Lihatlah bagaimana Microsoft Azure membangun tagline jualan layanan cloud-nya. Microsoft Azure menyatakan begini: Customise cloud services to what matters most for your business (Sesuaikan layanan cloud dengan hal yang paling penting bagi bisnis Anda). Aplikasi milik Microsoft ini menggunakan diksi “customise” untuk menggambarkan bagaimana fleksibilitas layanan yang disediakan Microsoft untuk menyesuaikan diri dengan kepentingan konsumen. Dalam kaitan itu, kepentingan konsumen menepati nomor satu. Layanan dibuat menyesikan dengaan itu.

Biasanya, customisation itu berangkat dari strategi personalisation. Proses personalisation ini menunjuk kepada penguatan ketepatan sasaran konsumen yang dibidik. Perbedaan individual beserta preferensi yang dimiliki sangat dihitung sebagai data awal. Kepentingannya agar kebijakan berbasis pada ragam individu konsumen beserta preferensinya yang khas. Dengan begitu, personalitas konsumen sangat diperhitungkan. Layanan diselenggarakan berbasis pada situasi personal konsumen. Bukan situasi yang personalitas mereka digabungkan jadi satu ke dalam konsep yang homogen.
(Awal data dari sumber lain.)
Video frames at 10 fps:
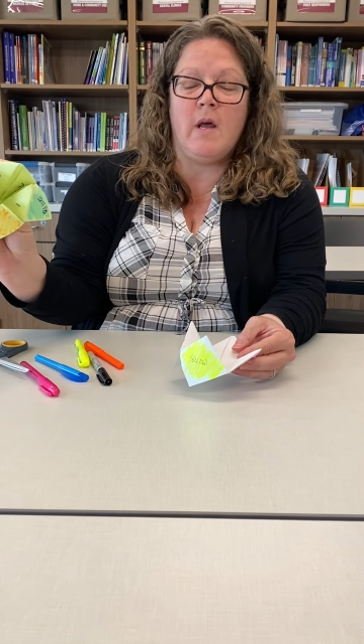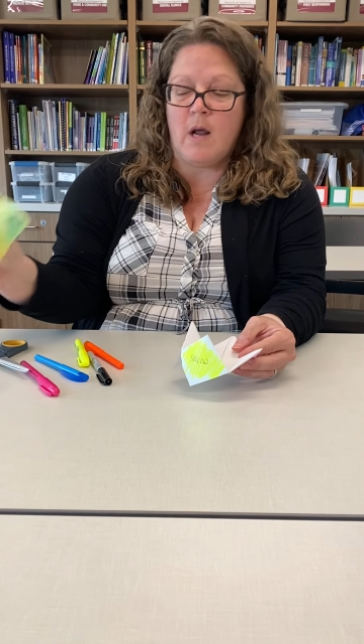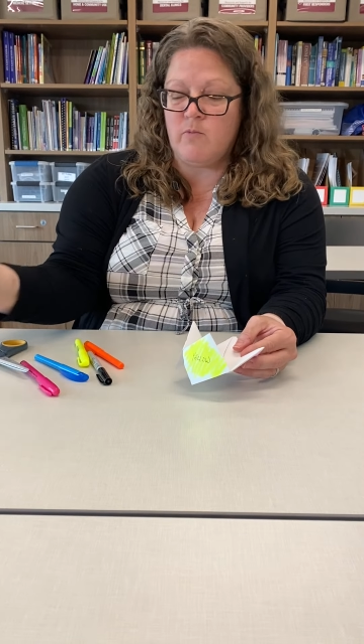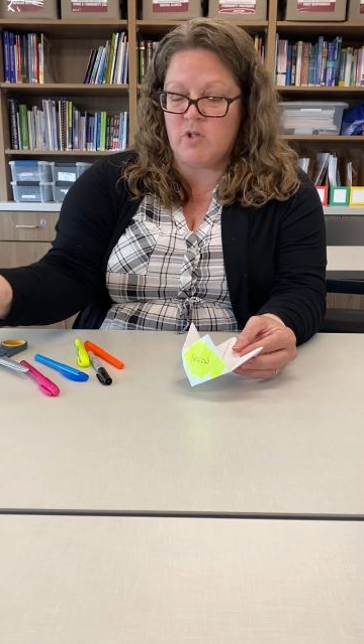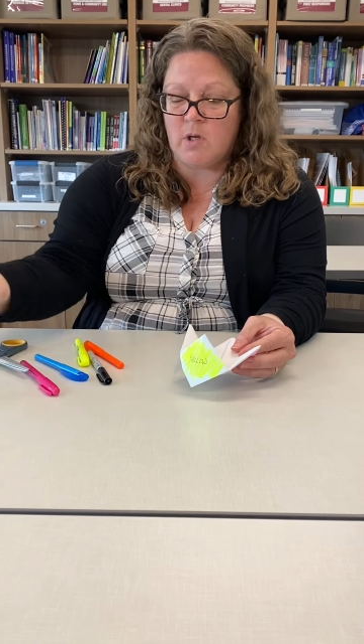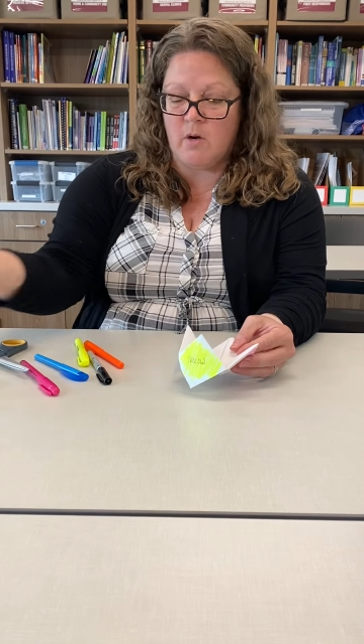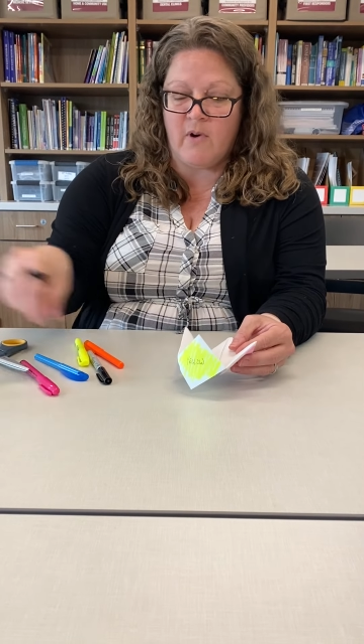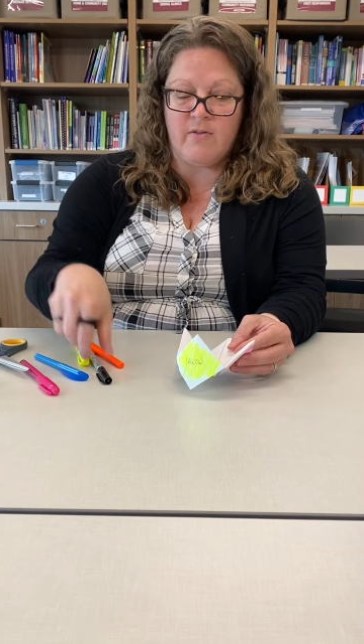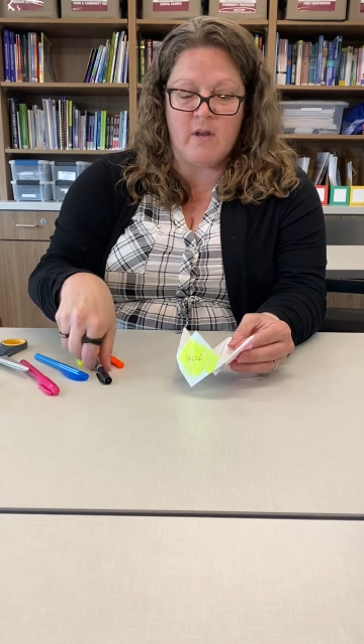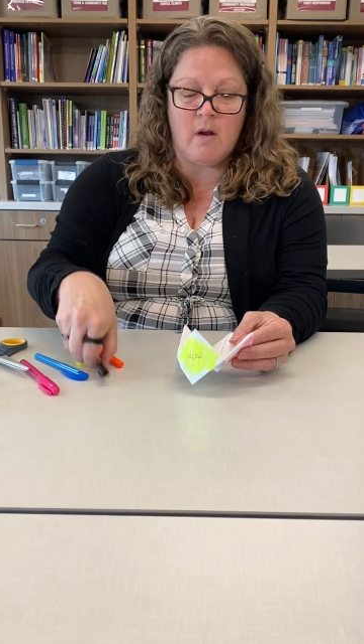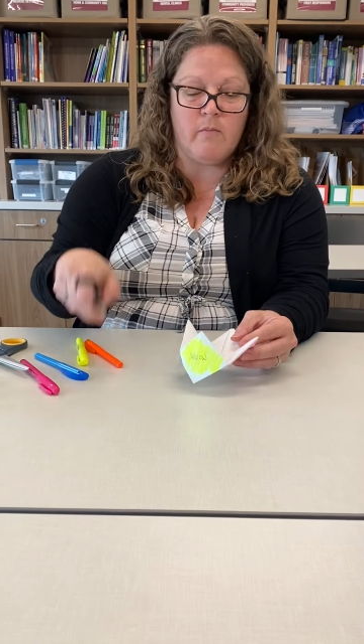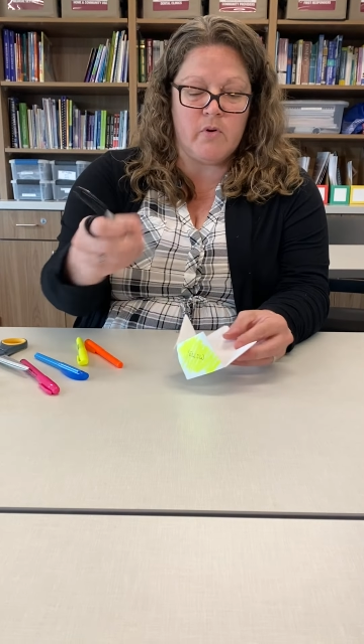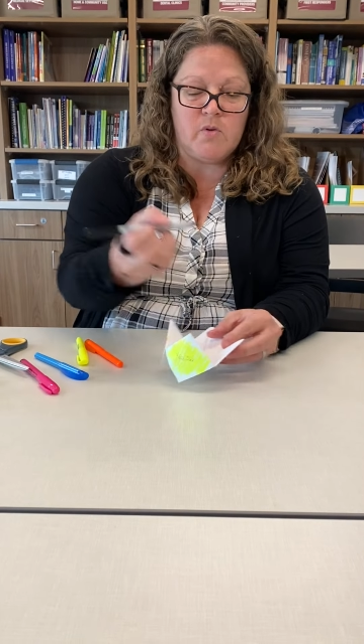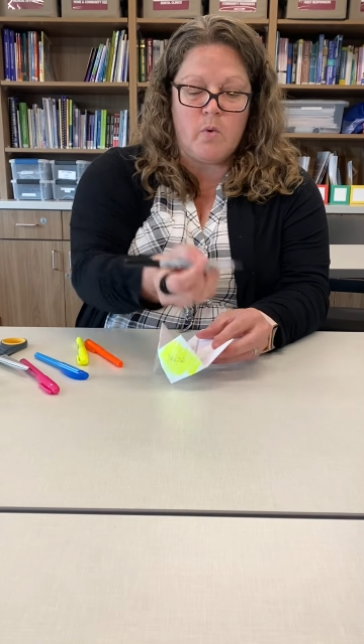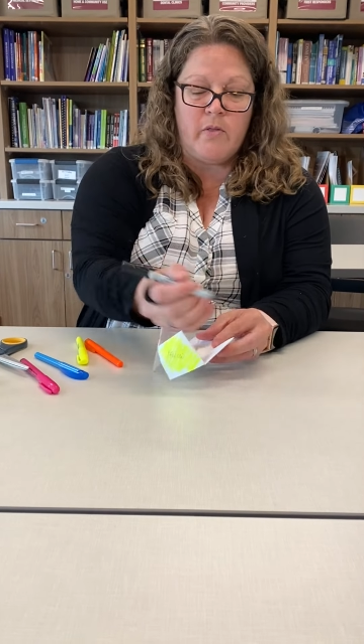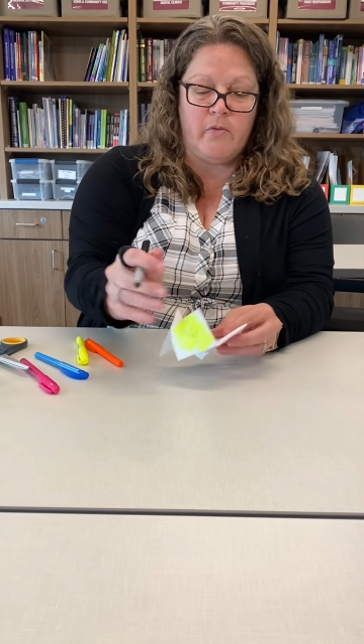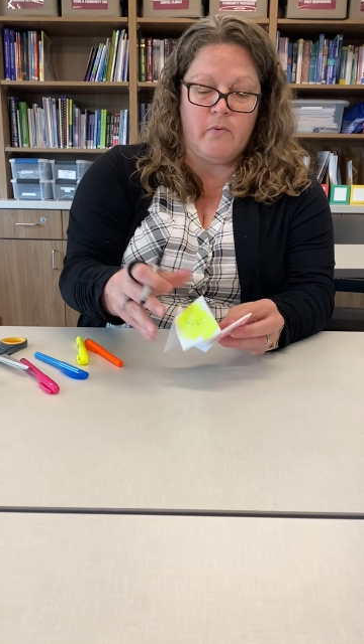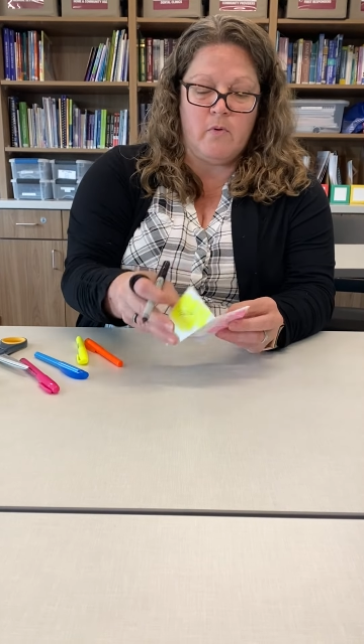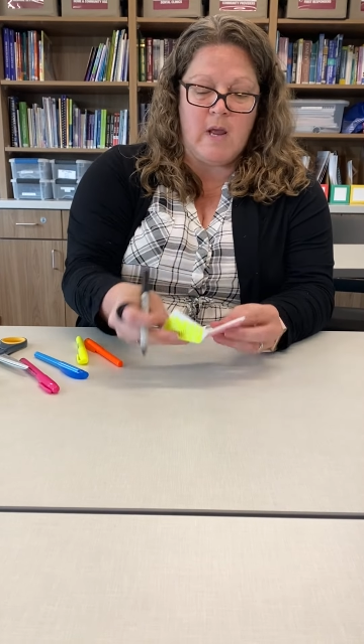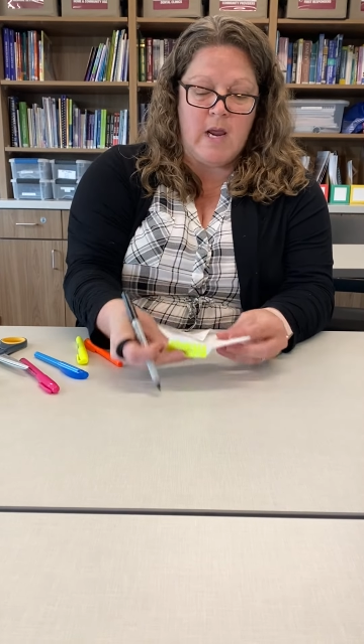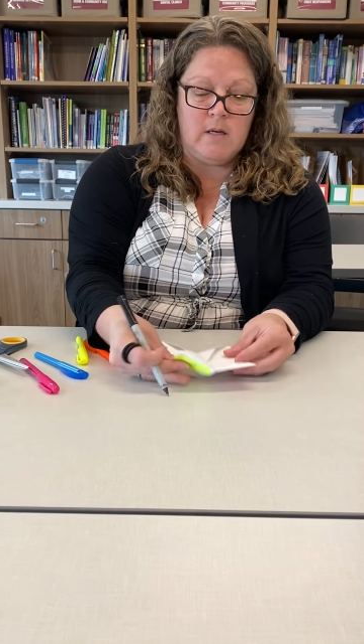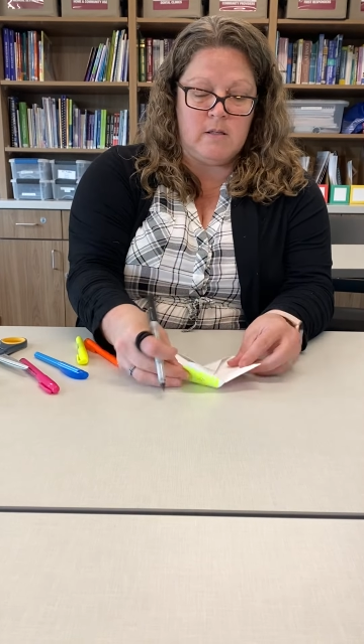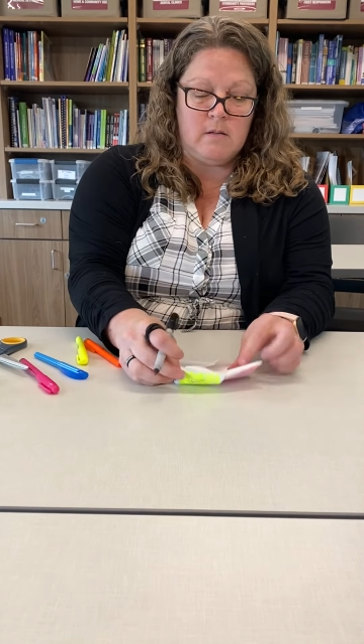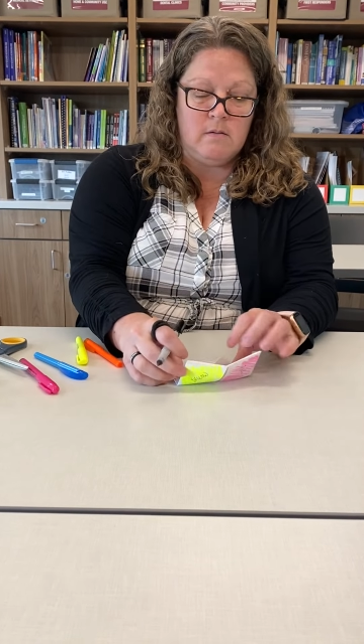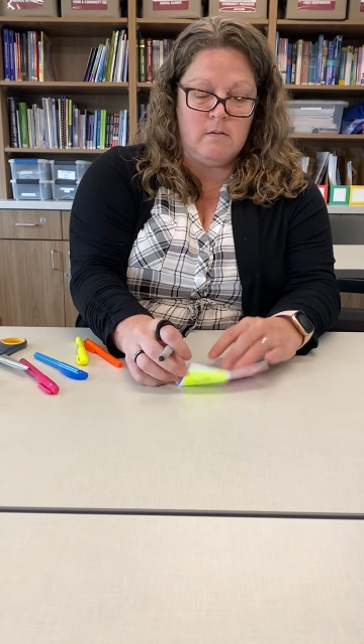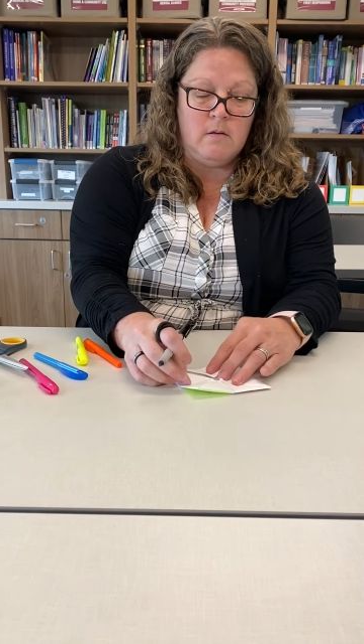And I'm just going to write the numbers 1 through 8.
Nah, customisation muncul untuk menjamin meningkatnya kesesuaian produk (atau layanan) dengan kepentingan dan kebutuhan diri konsumen secara individual. Customisation ini meningkatkan nilai kepuasan diri konsumen. Itu karena keinginan masing-masing pribadi konsumen dipenuhi melalui produk layanan yang bisa disesuaikan. Saat ekspektasi, harapan, dan keinginan masing-masing pribadi konsumen bisa dipenuhi, di situ kepuasan pasti akan meningkat. 

Perguruan tinggi pun sudah selayaknya menyambut era baru di atas. Kecenderungan personalisation dan customisation harus direspon secara serius untuk perkembangan terkini. Harus ada strategi untuk merespon dan sekaligus memenuhi tantangan yang muncul oleh kecenderungan personalisation dan customisation ini. Kampus bukan tempat yang steril dari pengaruh perubahan di atas. Apalagi, pasar kampus adalah generasi milenial dan Z. Mereka berkembang di tengah perkembangan digital yang semakin kuat. Semua layanan harus disesuaikan dengan kecenderungan mereka. Keinginan dan kesukaan mereka harus menjadi pertimbangan utama bagi penyelenggaraan layanan kampus. Customise it!